Technical documentation - subquery/go-subql-substrate-dictionary Wiki
The go-subql-substrate-dictionary was written in Golang, which is known for it's built-in concurrency. The dictionary consists of multiple components which will be described in the following rows.
The heart of the dictionary indexer is the Orchestrator, which is the component that acts as the glue between all the other components. It's role is to start the other components, initiate their state, either by starting from the beginning or trying to recover the state from a previous run if an error stopped the program and feed the clients batches of blocks in order to be processed.
- The first step marked in the diagram above is the Orchestrator starting the Spec version client. The Orchestrator starts the client and checks if there is data from a previous run. If spec version data is found, the Orchestrator tells the Spec version client that it can start from the last indexed block found in the database, if not it will start from the first chain block (which is the block with height 1 for every chain).
Spec version client
The spec version client is responsible with the indexing of the runtime spec version and querying of the metadata of the substrate node.
- Using a modified binary search algorithm, the spec version client will try to determine the last block for a specific spec version range. For this it will query the HTTP RPC endpoint of the substrate node asking for the spec version of given block heights
Extrinsic and Event clients
These are the clients that will index the actual data of interest. They will query the raw data from Rocksdb, decode it, parse it and insert the relevant parsed data into Postgres.
The Orchestrator will traverse all the nodes synchronized by the substrate node in batches of custom size. The condition for a batch traversal is that a specific batch must be inside a spec version range in order to use the same spec version and metadata for a batch decoding. When the Orchestrator has a spec version update, it will also query the node RPC endpoint to get the metadata for the new spec version.
The Orchestrator will open a channel(GO's way of communicating between goroutines) for both extrinsic and event clients for each batch. It will query Rocksdb for the lookup keys of blocks inside a batch and will send the lookup keys and the block height on the two channels opened.

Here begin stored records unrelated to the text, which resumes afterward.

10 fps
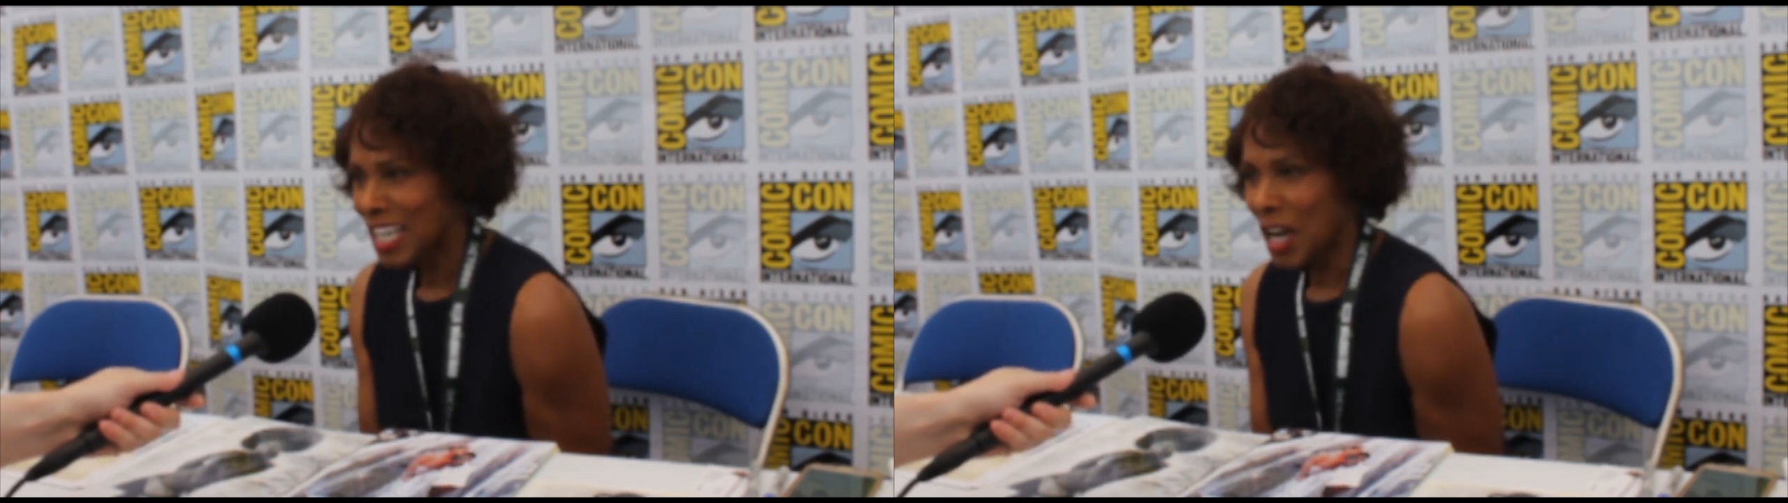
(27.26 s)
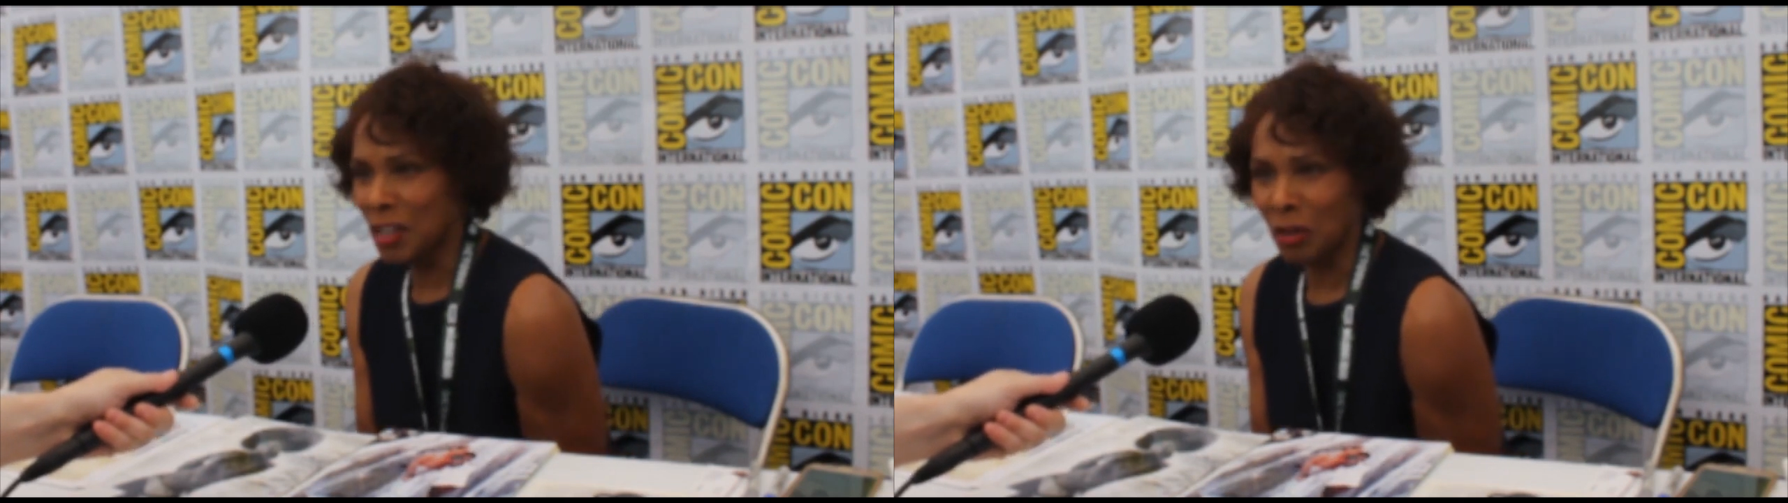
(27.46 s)

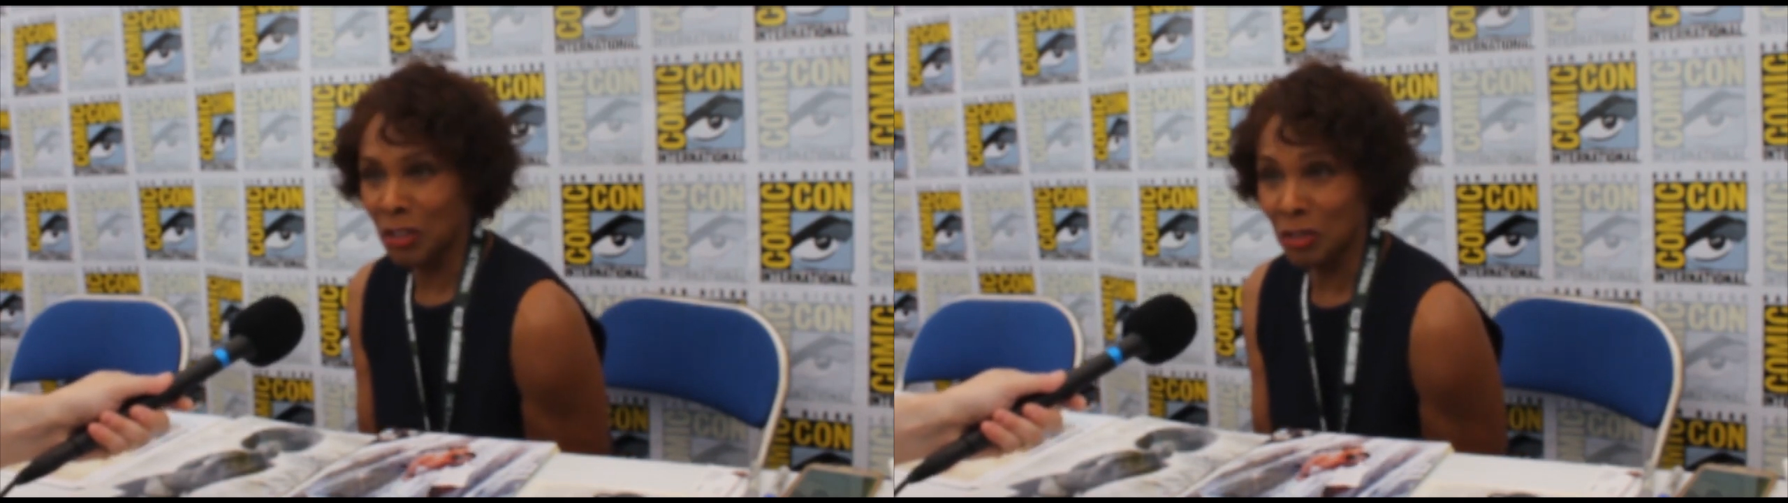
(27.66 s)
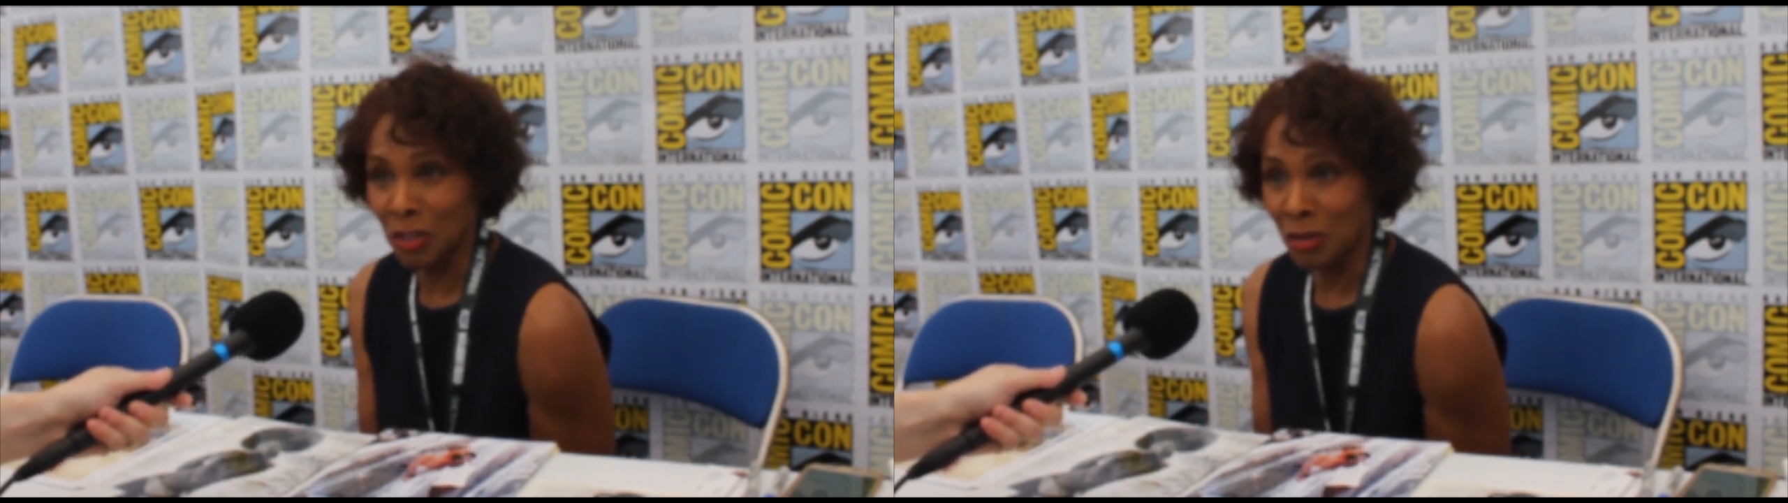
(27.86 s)
and all
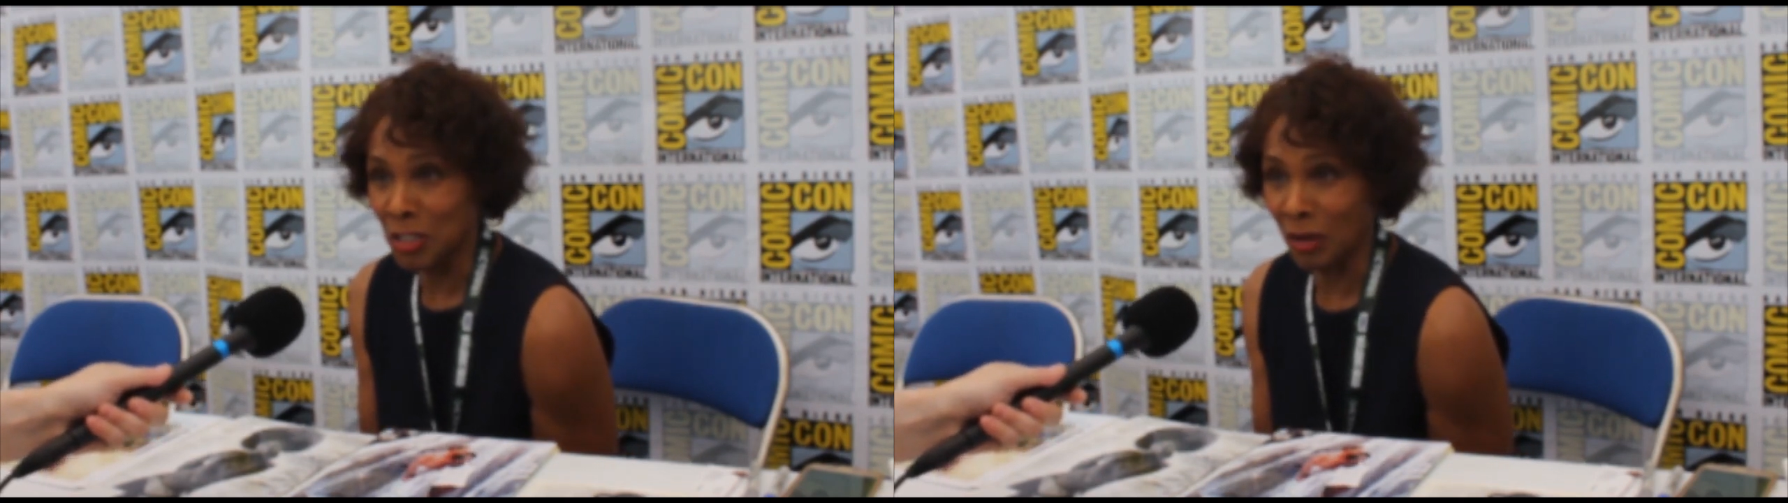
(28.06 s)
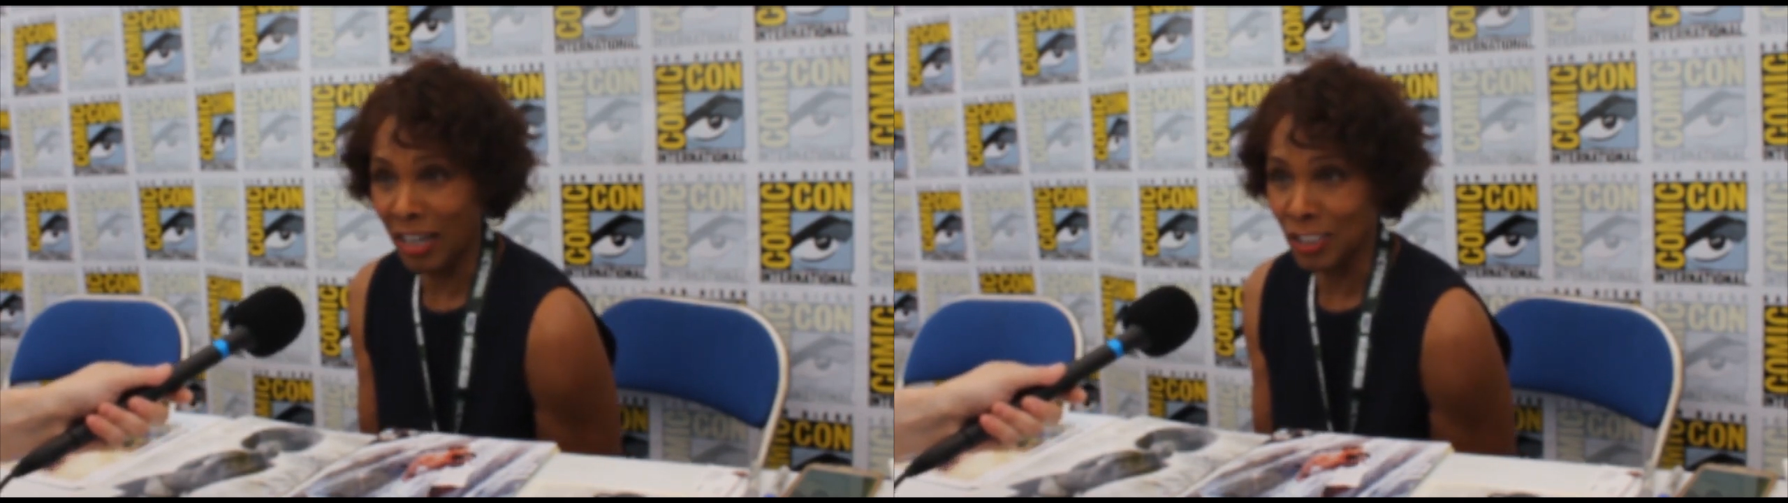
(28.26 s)
you know is
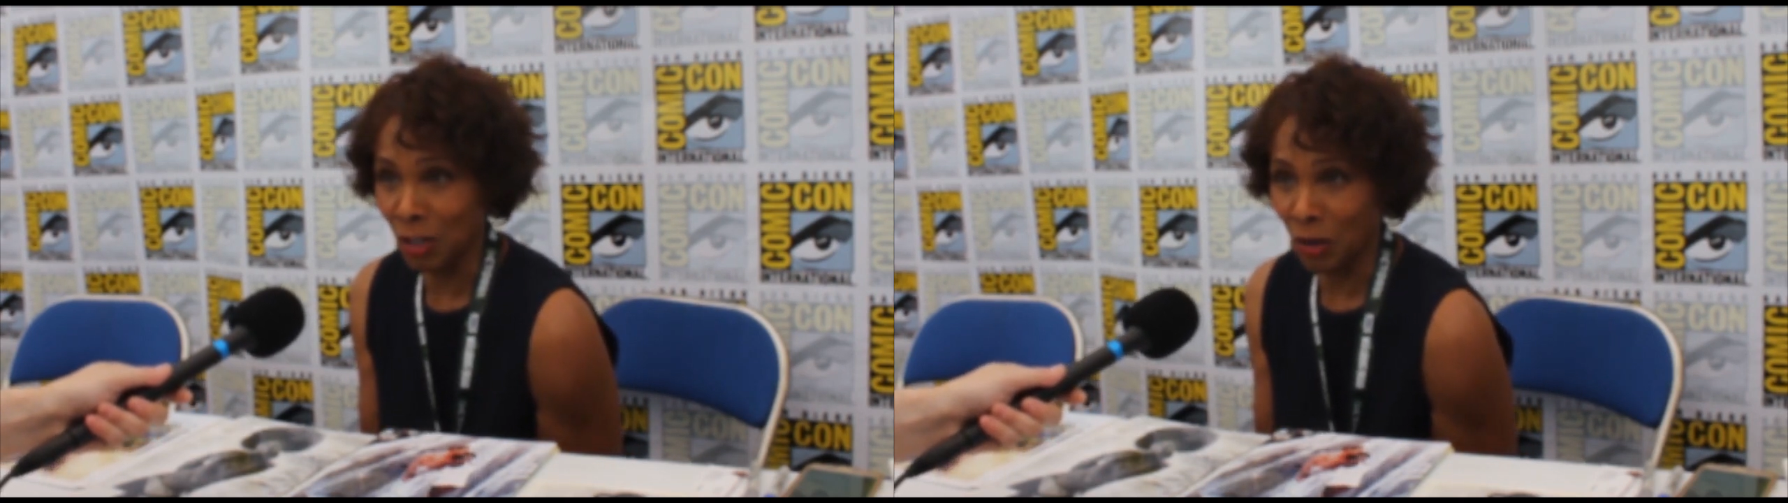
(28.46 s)
your agent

Both extrinsic and event client will use the lookup key they received to get the relevant data from Rocksdb
- The extrinsic client will get the block body, parse it and extract the extrinsics from it. If the substrate node has EVM support, it will also try to determine if a specific extrinsic represents an EvmTransaction and save it accordingly.
- The event client will traverse the patricia merkle trie starting from the State Root saved in the block header using as the path key the encoded concatenation of the module "system" and method "events"(0x26aa394eea5630e07c48ae0c9558cef7|80d41e5e16056765bc8461851072c9d7). The traversal is finished when either we found a leaf node in the trie, or the key path is finished. More details can be found here. From the events storage we extract generic events and the success status of extrinsics. If the chain is evm-based, we also extract EvmLogs and more data related to EvmTransactions.
Both clients will have a Postgres client waiting for data on another channel. That database client will have an insertion or update buffer (depending on the case) which will accumulate the processed data by the extrinsic/event client. When a batch is finished, each client will notify it's database client that it has to insert or update using the data accumulated in each buffer. Even though the batch size is known (batch size represents the number of blocks processed before an insertion), the buffer size is not as there might be much more events/extrinsics inside a block.
The first one that will insert data in Postgres must be the extrinsic client as the event client must update data already inserted by the extrinsic client (6 and 7).
After finishing all the current known blocks, the Orchestrator will try to synchronize the Rocksdb instance it is using with the main one and ask the Spec version client to update the spec versions and the Extrinsic and Event clients to continue the processing up to the new last synced block number.